Accurate, real-time data is critical to creating more personalized care

Transitioning to value-based care in health care is long overdue. As a former practicing physician, one of the reasons I left primary care was the fee-for-service payment model. At the time, things that were critically important from a clinical standpoint – quality, outcomes, patient education and care management, to name a few – were missing in the management and delivery of patient care.

Even worse, fee-for-service care absolves the provider of responsibility for the outcome of their work, as patients are charged regardless of whether they receive the care they need to solve their health issue. This outdated process doesn’t hold up in any other type of business. For example, you wouldn’t hire someone to fix the plumbing or HVAC in your home if they don’t have any accountability for the outcome. Why shouldn’t health care be the same?

Value-based care models place outcomes at the center and make care more equitable for all. Considering that only 10-20% of a patient's health outcomes are impacted by the health care system directly, a value-based care model requires providers to understand and optimize the other factors affectig a patient's health. Personalizing patient care based on each patient’s social determinants of health is no longer a nice-to-have – it’s a must.

What does patient personalization really mean?

Patient personalization is at the heart of the value-based care model. Centered on the principles of understanding patients as individuals and tailoring communications that will motivate them to act, good patient personalization strategies leverage data and analytics to understand how best to work with the patient to achieve the common goal of health and recovery. For care providers that are trying out value-based care models, it ​​helps to personalize the patient experience as much as possible to avoid repeat visits to address a patient concern.

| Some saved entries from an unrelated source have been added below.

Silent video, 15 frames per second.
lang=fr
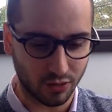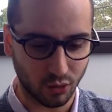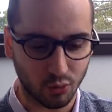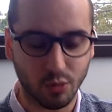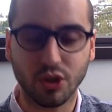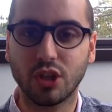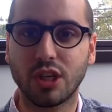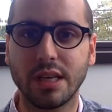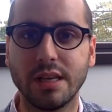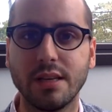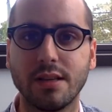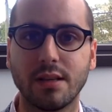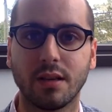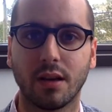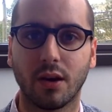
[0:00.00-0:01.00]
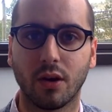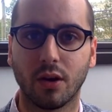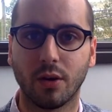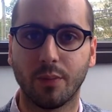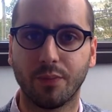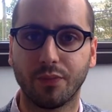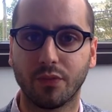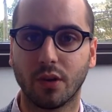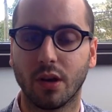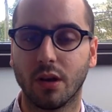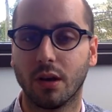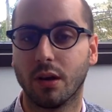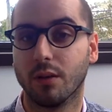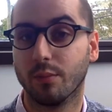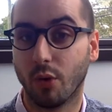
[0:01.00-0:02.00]
Donc, moi, j'utilise
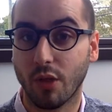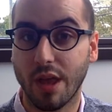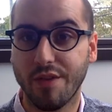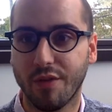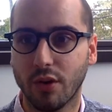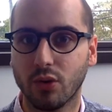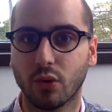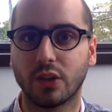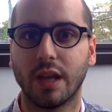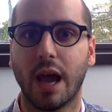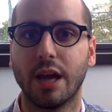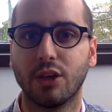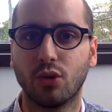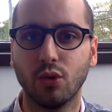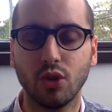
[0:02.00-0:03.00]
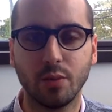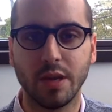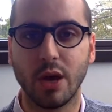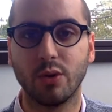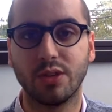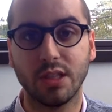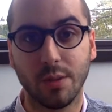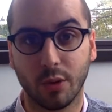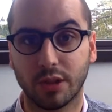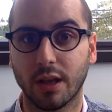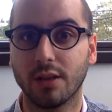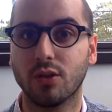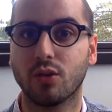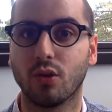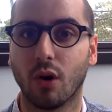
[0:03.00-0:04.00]
mon iPhone, donc c'est iTunes, mais il y a aussi des
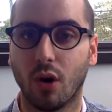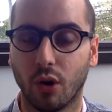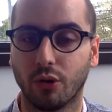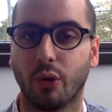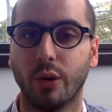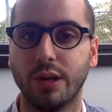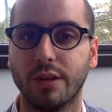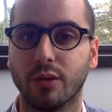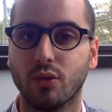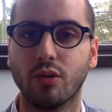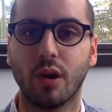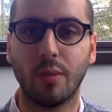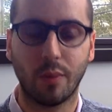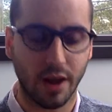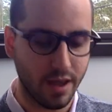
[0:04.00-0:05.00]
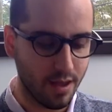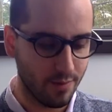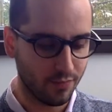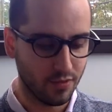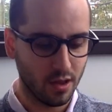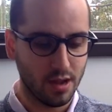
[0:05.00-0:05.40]
podcasts sur Android et Google Play.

From a patient engagement perspective, personalization starts with selecting the best communication channels for that patient. For example, if you know a patient always sends phone calls straight to voicemail, consider contacting them through text or email. It’s also important to keep in mind the communication styles your patient is most likely to respond to--do they prefer gentle nudges or more direct follow-ups?--as well as the timing of your communication (if they work the night shift, don’t call at 9 am!).

While these factors may not seem like they would have a significant impact on patient health, it’s critical to keep in mind just how much patient outcomes are determined outside the four walls of a doctor’s office. The right communication can make all the difference.

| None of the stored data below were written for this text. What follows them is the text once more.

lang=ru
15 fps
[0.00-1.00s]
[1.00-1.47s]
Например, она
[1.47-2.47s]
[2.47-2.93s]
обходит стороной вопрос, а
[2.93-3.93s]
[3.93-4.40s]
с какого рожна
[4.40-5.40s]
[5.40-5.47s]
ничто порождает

From a clinical perspective, improving patient personalization means taking a 360-degree view of the patient with a particular focus on the social determinants affecting their health. Some patients may not have easy or consistent access to transportation, for example, so providers need to pay attention to things like sending prescriptions to local pharmacies in the patient’s neighborhood, and that they’re minimizing the number of patient office visits. For others, every dollar might count, so prescribing a less-expensive medicine could be the key to ensuring they fill it.

It’s worth noting that currently, patient personalization for value-based care is focused on the Medicare and Medicaid populations, as private insurers have yet to adopt this model widely. While this is good news because it covers some of the most vulnerable populations, these populations are also likely to have more social factors like ​​variability of health and technology literacy, financial status, and trust in the health care system affecting their health. This makes individual assessment of each patient even more critical to determine the best course for treatment.

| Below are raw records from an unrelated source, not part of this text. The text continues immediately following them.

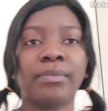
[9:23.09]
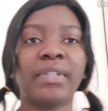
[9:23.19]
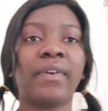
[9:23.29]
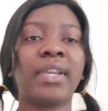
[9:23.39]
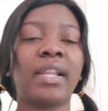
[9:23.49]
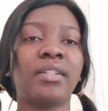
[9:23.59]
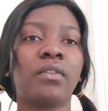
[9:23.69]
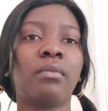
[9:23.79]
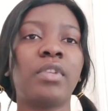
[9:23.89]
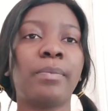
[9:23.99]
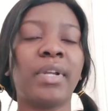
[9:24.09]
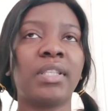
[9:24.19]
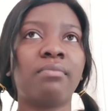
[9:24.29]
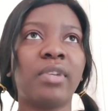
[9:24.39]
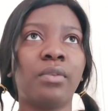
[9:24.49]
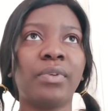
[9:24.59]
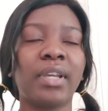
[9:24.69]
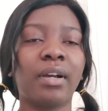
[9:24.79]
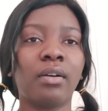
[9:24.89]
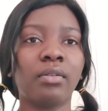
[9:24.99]
C'est vrai qu'il y a des gens qui ont me demandé, mais le
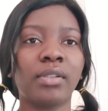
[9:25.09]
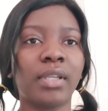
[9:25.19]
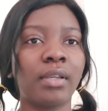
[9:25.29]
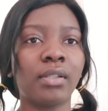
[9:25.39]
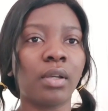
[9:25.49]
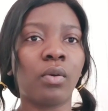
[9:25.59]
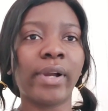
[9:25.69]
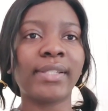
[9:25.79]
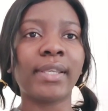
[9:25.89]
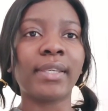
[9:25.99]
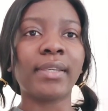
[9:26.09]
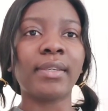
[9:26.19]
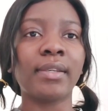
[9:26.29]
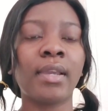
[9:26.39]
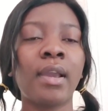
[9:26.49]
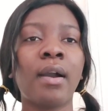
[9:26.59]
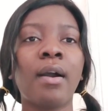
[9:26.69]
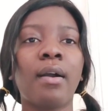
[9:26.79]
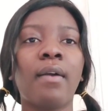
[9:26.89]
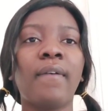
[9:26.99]
garant, c'est quoi, c'est qui
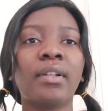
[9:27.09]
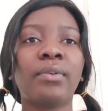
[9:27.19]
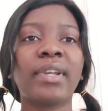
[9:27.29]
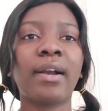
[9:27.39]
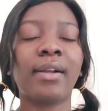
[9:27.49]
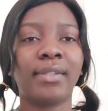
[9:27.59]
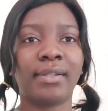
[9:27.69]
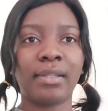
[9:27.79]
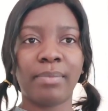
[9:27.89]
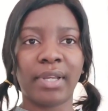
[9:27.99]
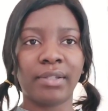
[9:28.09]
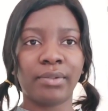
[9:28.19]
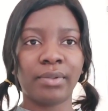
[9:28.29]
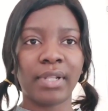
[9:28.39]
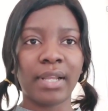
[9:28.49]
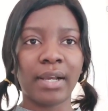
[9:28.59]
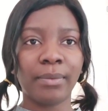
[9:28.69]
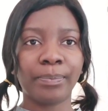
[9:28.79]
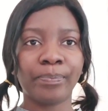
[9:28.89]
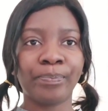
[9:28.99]
en fait, le garant, c'est cette personne-là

Accelerating patient personalization capabilities

Accurate, real-time data is a critical component to building more personalized experiences. Health care organizations that want to support their switch to value-based care by improving patient personalization should start with an assessment of their current technology environment and data sources. It’s important to ensure your technology stack supports integration of electronic health record data that reports on a patient’s physical health (medical history, recent procedures, medications, etc.). But records should also include broader data on the social factors of health for each patient to better customize care and minimize the number of visits needed.

Once technology needs are squared away, health care organizations will also need to implement a process for analyzing these combined datasets to drive action. A great way to get started is to have a conversation with an experienced data and analytics team, whether in-house a third-party vendor.They can review the available data to develop personalized care strategies, suggest additional data sources that could further improve patient personalization, and build algorithms to make analysis less manual for health care providers. That way, they can focus on what they do best – practice medicine – backed by data-driven insights into how best to treat their patients.

Overall, patient personalization is critical to a successful value-based care model. Organizations that invest in improving patient personalization today will reap the benefits as the value-based care model inevitably expands in the public and private sectors. Change is on the horizon, and it’s time for health care to focus on outcomes, not dollars.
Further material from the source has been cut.